Meble – choć taka nazwa pojawiła się stosunkowo późno i pochodzi z francuskiego: meubles - towarzyszą człowiekowi, od czasu kiedy począł prowadzić osiadły tryb życia. Wraz z gromadzeniem dóbr i zapewnieniem sobie czy rodzinie dostatku, komfort poczęły mu sprawiać także przedmioty, które ułatwiały życie spędzane w pomieszczeniu. I tak od zarania dziejów człowiekowi osiadłemu towarzyszą zawsze jakieś meble.
Pomińmy jednak ich ewolucję i style, jako że dzieje meblarstwa są wpisane w historię sztuki, a ta najlepiej obrazuje ówczesne mody. Oglądaliśmy bądź słyszeliśmy nie raz o meblach renesansowych - chociażby szafach gdańskich, biedermeierach, art deco, no i o ludwikach, do dziś zresztą – choć stylizowanych – nadal modnych ze względu na walor dekoracyjny wnętrz. Na pewno nie są praktyczne, ale niezwykle ozdobne i przydają majestatyczności pomieszczeniu, a zarazem podkreślają majętność ich właścicieli.
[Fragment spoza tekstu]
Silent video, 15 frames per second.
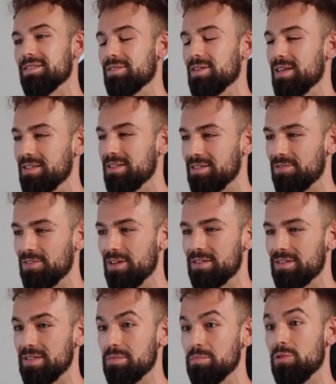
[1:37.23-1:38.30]
and it felt
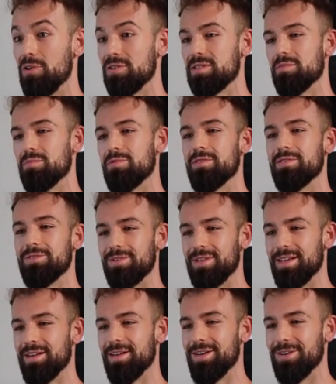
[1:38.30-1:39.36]
impossible to get
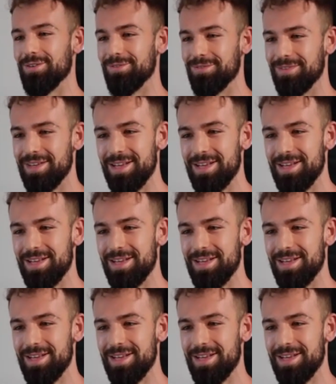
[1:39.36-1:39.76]
out of.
Skąd więc wzięły się ludwiki. Otóż w XVII i XVIII wieku, kiedy to w kraju nad Sekwaną panowali kolejno: Ludwik XIV, Ludwik XV i Ludwik XVI (tego ostatniego, jak wiemy, ścięto na szafocie), dyktatorką mody była Francja. Emanowała ona swymi nowinkami na całą Europę. Czy zatem królowie, których imię stało się synonimem mebli w określonych stylach, mieli wpływ na kształt i funkcjonalność, słowem wizerunek tych komnatowo-salonowych przedmiotów? Poniekąd. Albowiem mistrzowie stolarscy robili je na zamówienie dworu, pragnąc jakby utrafić w gust władcy, nierzadko też zadowolić jego kaprysy, a przez to zyskać uznanie w oczach monarchy. Inwencja oraz wyczucie upodobań zamawiającego – to już kwestia intuicji mistrza stolarskiego.
Tak więc „ludwiki” (to dzisiejsza nazwa mebli z tamtej epoki) wyrabiano wówczas z drzew egzotycznych: z hebanu, cytryny, róży, a pod koniec XVII stulecia także z mahoniu. Do dekorowania płaszczyzn używano najróżniejszych błyszczących i barwnych materiałów – alabastru, szylkretu, kości, metalu, cyzelowanego brązu. Wtedy też powstaje specjalna technika markieteri (zdobnicza w meblarstwie), czyli inkrustacji mozaikowej, polegająca na jednoczesnym wycinaniu wzoru z nałożonych na siebie płytek różnych materiałów, a następnie układaniu z otrzymanych wycinanek odpowiedniej ornamentacji. Na płaszczyznach mebli wykwitają girlandy kwiatów, pojawiają się fantazyjne muszle, figury, bajeczne całe sceny, także rodzajowe. Nóżki i oparcia oplatają misterne gałązki lub stylizowane liście akantu. Ozdoby te nadawały meblom pewnej lekkości.
Jednakże nie wszystkie ludwiki są do siebie podobne. Odróżniają się one kształtem i elementami zdobniczymi. I tak styl Ludwika XIV to klasycyzujący barok. Meble są – można rzec – poważne, monumentalne, dźwigają barokowe gzymsy. Nogi mają proste, ciężkawe, poręcze nieznacznie wygięte lub tez proste. Można powiedzieć, iż tchną dostojeństwem
Z kolei epoka Ludwika XV to rokoko. Meble - rzecz jasna - pałacowe z tego okresu (pierwsza połowa XVIII wieku) charakteryzują się lekkością, wdziękiem, elegancją. Nóżki wygięte, ustawione z gracją, stapiają się płynnie z oparciami foteli i komponują się dobrze z tułowiami komódek. Zwraca uwagę tapicerka, są miękkie i pełne okrągłości. Gdzieniegdzie pobłyskuje brąz.
Natomiast styl Ludwika XVI wzorowany jest na antycznym, rzymskim. Meble są wprawdzie lekkie i delikatne w rysunku, zdobione złoceniami, ale proste, sztywne, niemal surowe. motywy dekoracyjne nie były wyszukane.
Tak więc trzech władców po sobie następujących i o tym samym imieniu – chcąc nie chcąc – nadało nazwę pewnemu stylowi, a ściślej: stylom mebli. Wpływ na nie miały nie tylko dążność do wygody, lecz również gusta epoki obyczajowość, a także dostęp do nowych materiałów, umiejętności rzemieślnicze, a co z tym idzie postęp techniczny w stolarstwie.